What's Next for Packaging Automation Controls?

June 1, 2004
Vendors who regularly call on large automation customers often get a strong sense of where markets are headed, based on the requests of those same large customers.

At Bosch Rexroth Corp.’s (www.boschrexroth-us.com) Electronic Drives & Controls Division, in Hoffman Estates, Ill., Food & Packaging Industry Manager Dan Throne can quickly rattle off a list of features that his company’s big packaging automation customers have been asking for. The list includes packaging machines that are smarter, simpler to operate, more dependable and safer.

Throne sees these attributes among those that could define the next generation of packaging equipment—even beyond the still emerging generation of servo-centric machines that the industry has dubbed “Generation 3.” He calls it “GenNext.” In a recent meeting with Automation World editors, Throne described ways in which recent product introductions from Bosch Rexroth are pushing in that direction.

One example is the IndraDrive digital servo drive platform that Bosch Rexroth unveiled last October at the Pack Expo Las Vegas show, Throne says.

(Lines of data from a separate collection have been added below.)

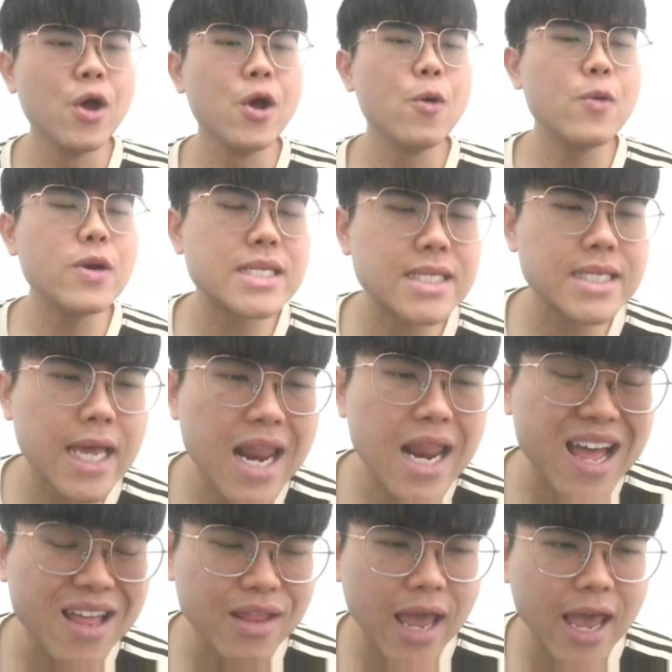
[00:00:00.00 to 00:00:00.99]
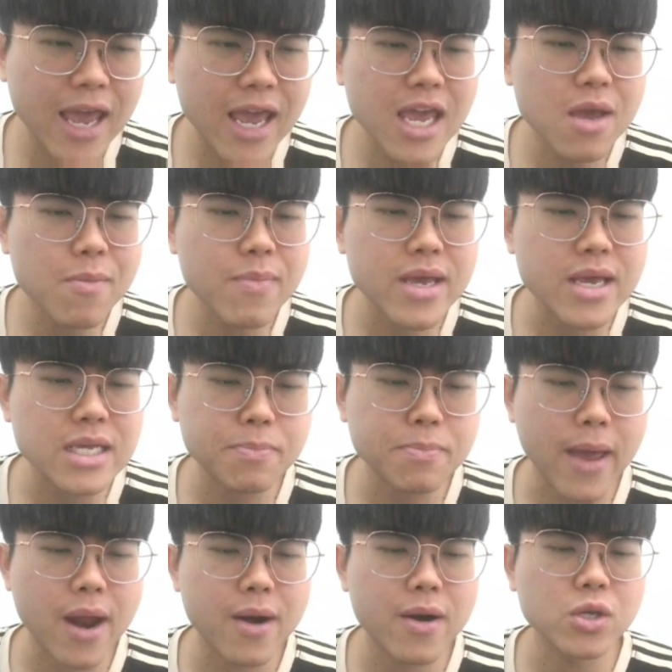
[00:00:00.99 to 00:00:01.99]
We say that AB is
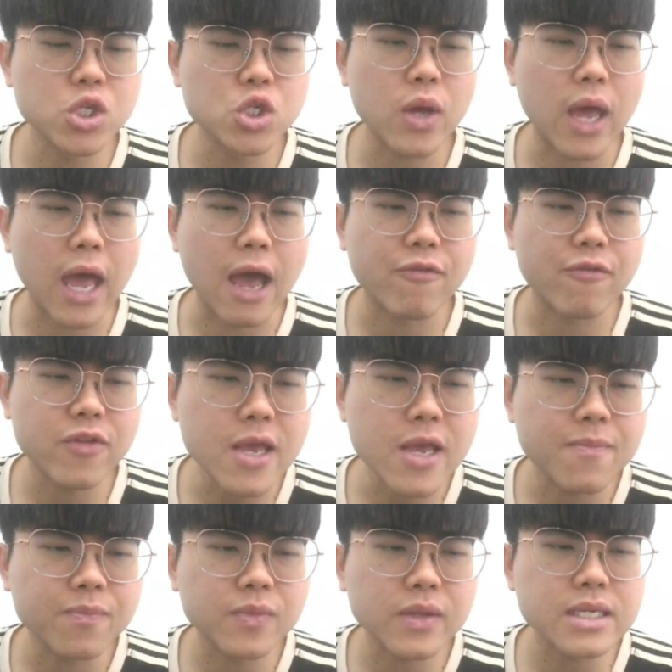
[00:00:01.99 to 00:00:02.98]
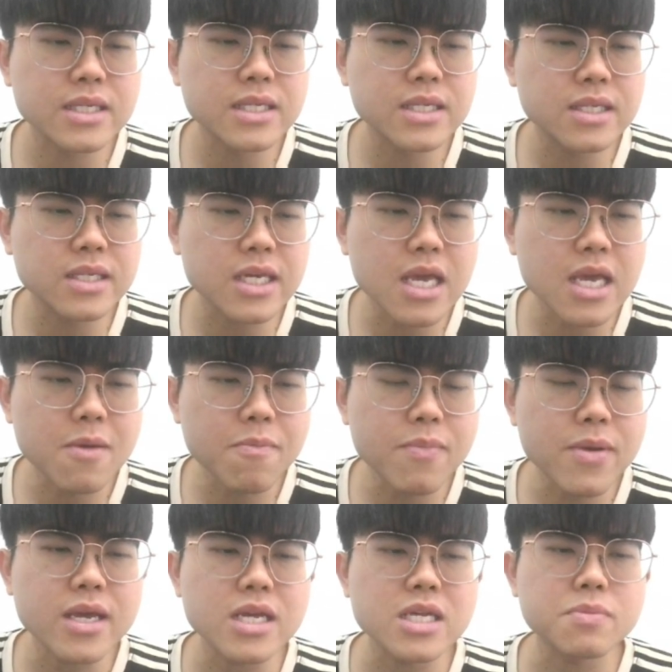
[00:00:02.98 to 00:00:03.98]
parallel to FE,
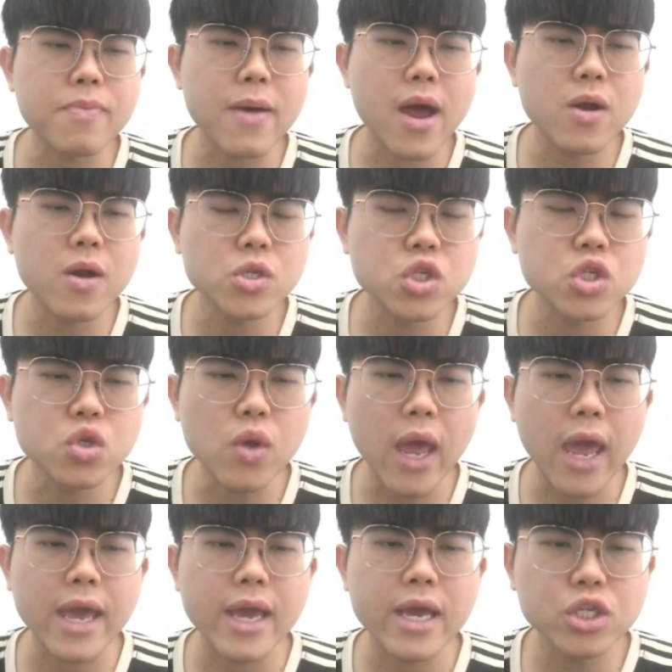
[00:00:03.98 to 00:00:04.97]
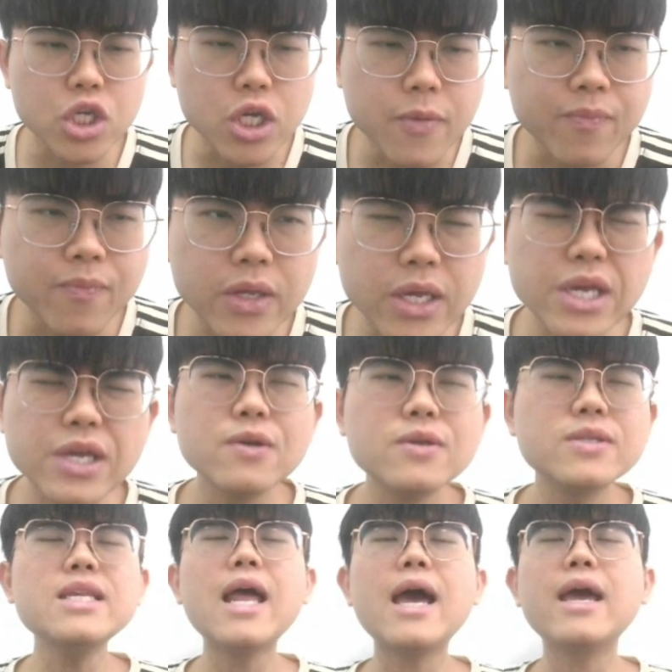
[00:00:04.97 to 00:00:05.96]
CB is parallel to AG. You
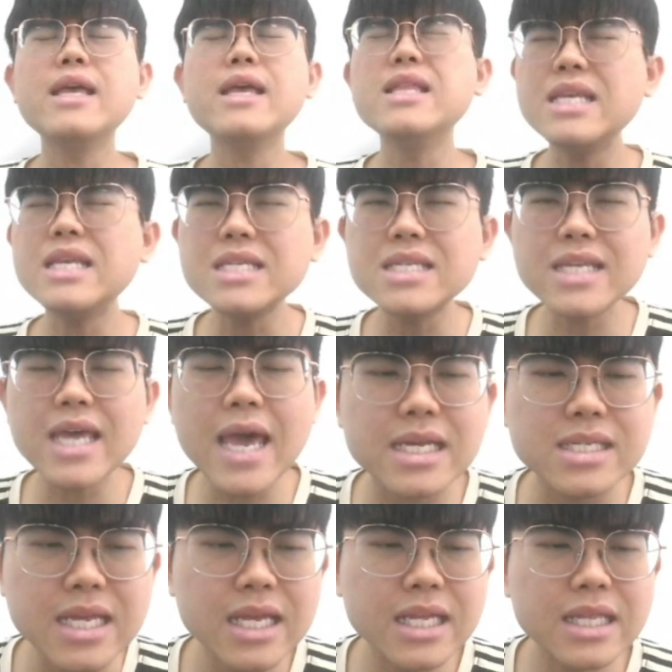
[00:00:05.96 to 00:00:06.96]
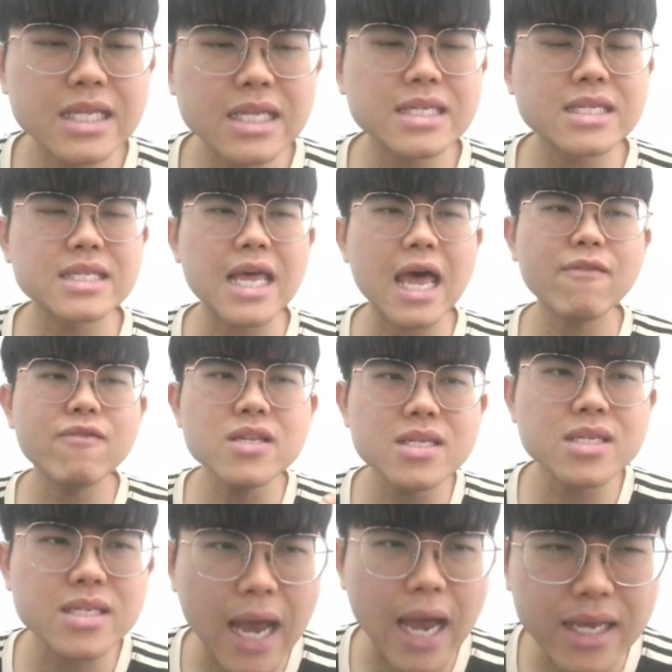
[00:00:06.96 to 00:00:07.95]
see that in this case, this
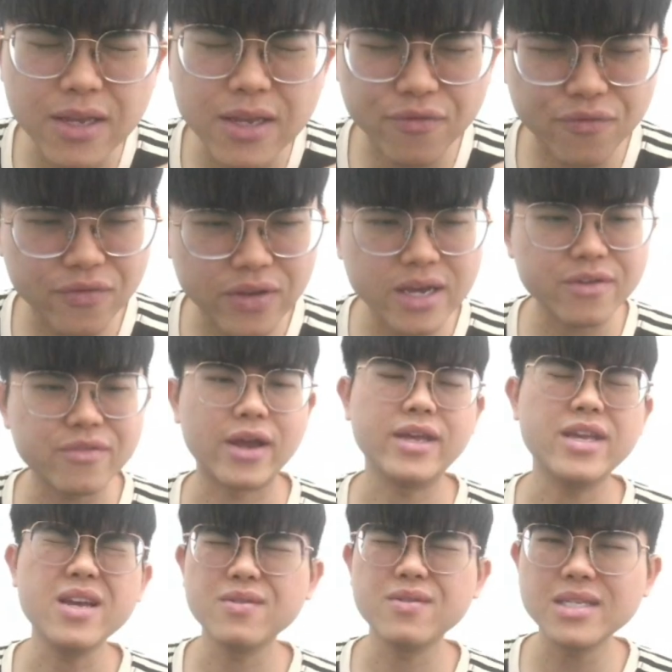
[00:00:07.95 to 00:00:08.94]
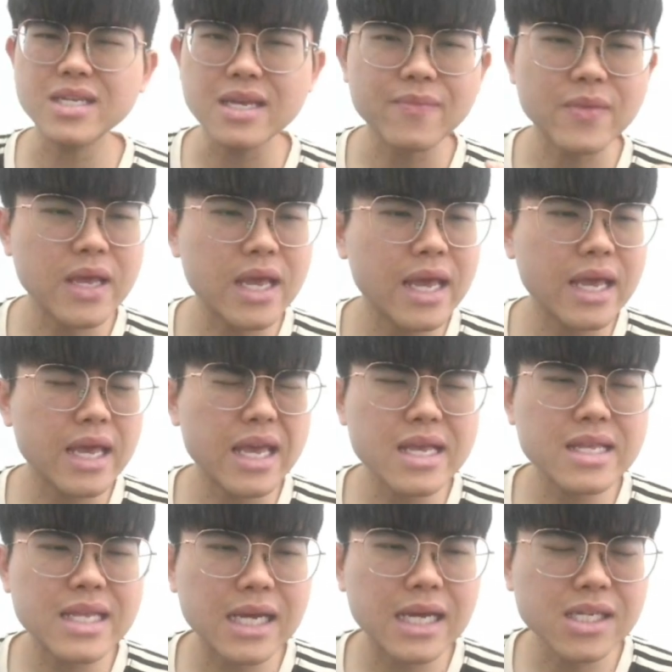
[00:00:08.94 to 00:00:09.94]
7-sided figure right here, you see,
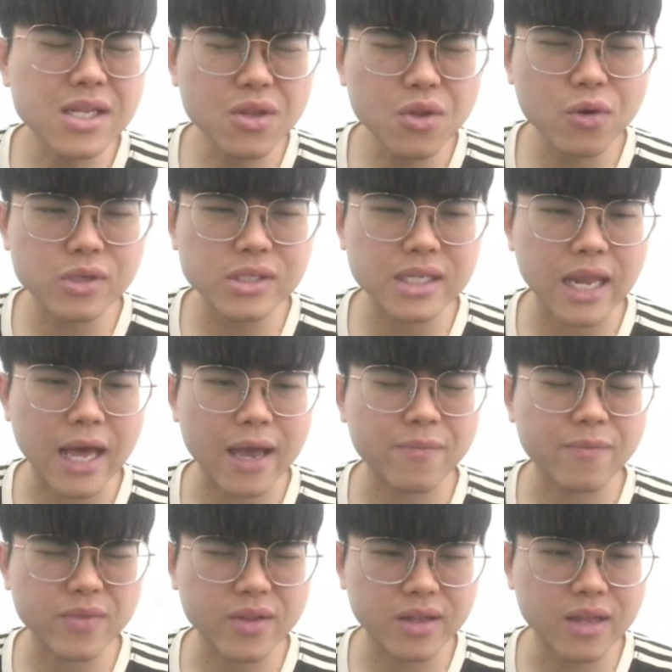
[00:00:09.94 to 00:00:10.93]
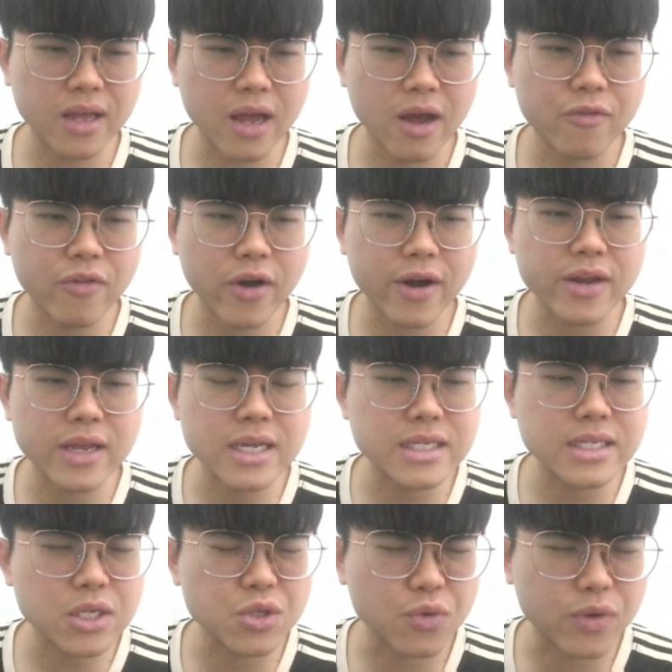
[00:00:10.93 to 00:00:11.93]
it doesn't look like a very
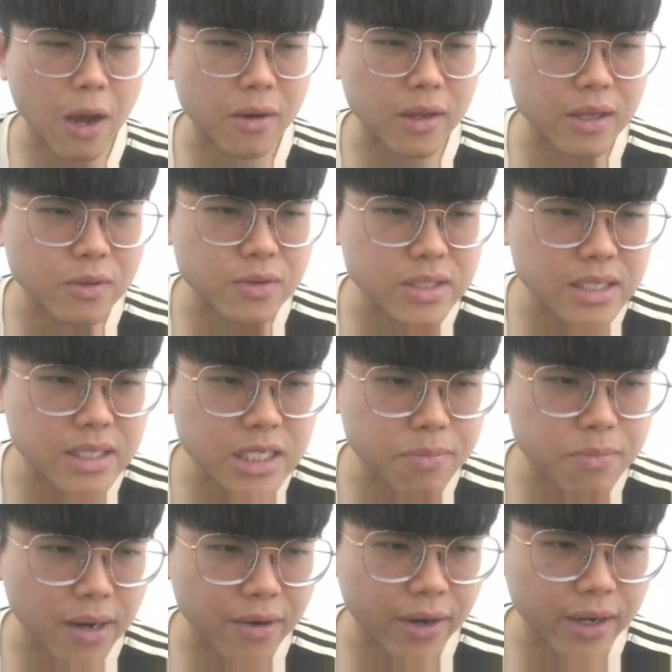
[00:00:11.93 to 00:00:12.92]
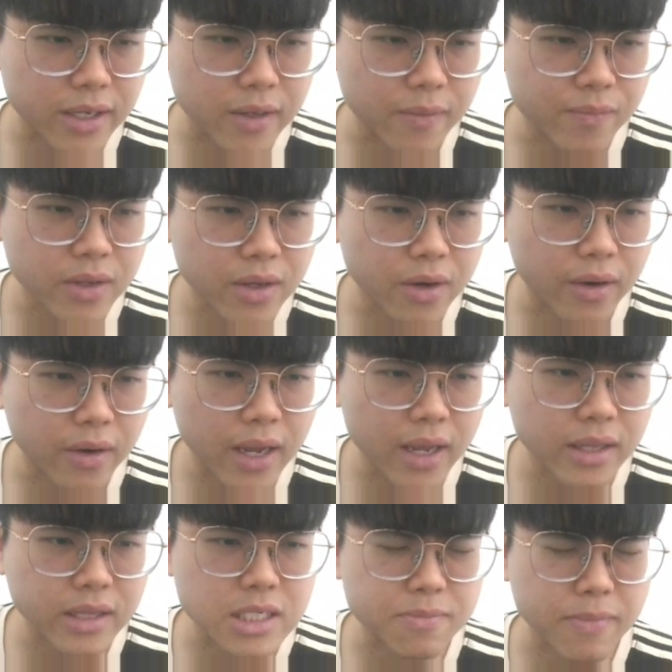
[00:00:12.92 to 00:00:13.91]
easy to calculate. You see this part right here,
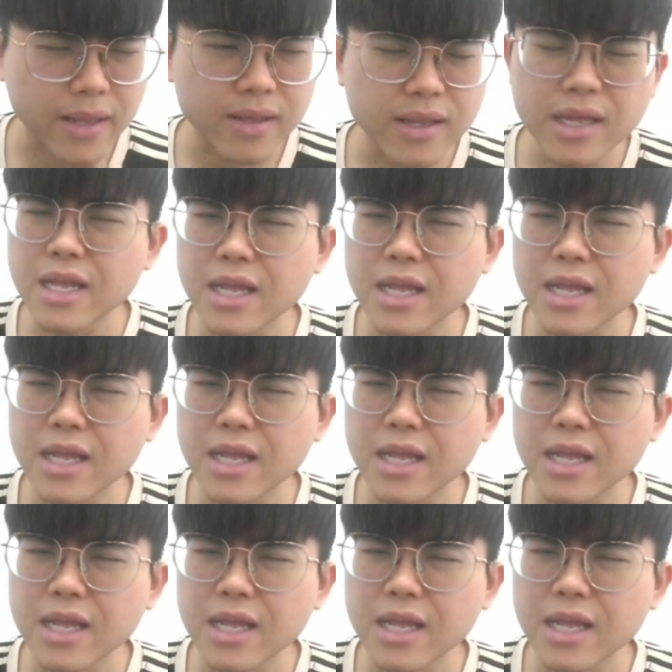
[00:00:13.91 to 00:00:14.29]
right? This part.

Among other things, the IndraDrive features more intelligence, in the form of an embedded programmable logic controller (PLC) and motion controller. “You can do single-axis, integrated motion and logic control just from the servo drive. You don’t have to use a separate PLC or controller.”

New diagnostic capabilities are built into the IndraDrive. These include predictive maintenance algorithms that enable users to set tolerance bands during drive set-up for operating parameters such as torque, velocity, temperature or machine resonance, and then monitor those parameters during normal operation. The IndraDrive line also features integrated safety technology that complies with the EN 954-1 (European Norm) Category 3 safety standard. When safety functions are incorporated at the drive level, the response to safety switches can be quicker—typically in the 1 millisecond range—than when safety is handled through a separate PLC, which may require 20 to 50 milliseconds to respond, Throne says.

In general, Throne predicts that “GenNext” packaging equipment will not only make extensive use of servo motors and controls, but will also make better use of technology to assure productivity.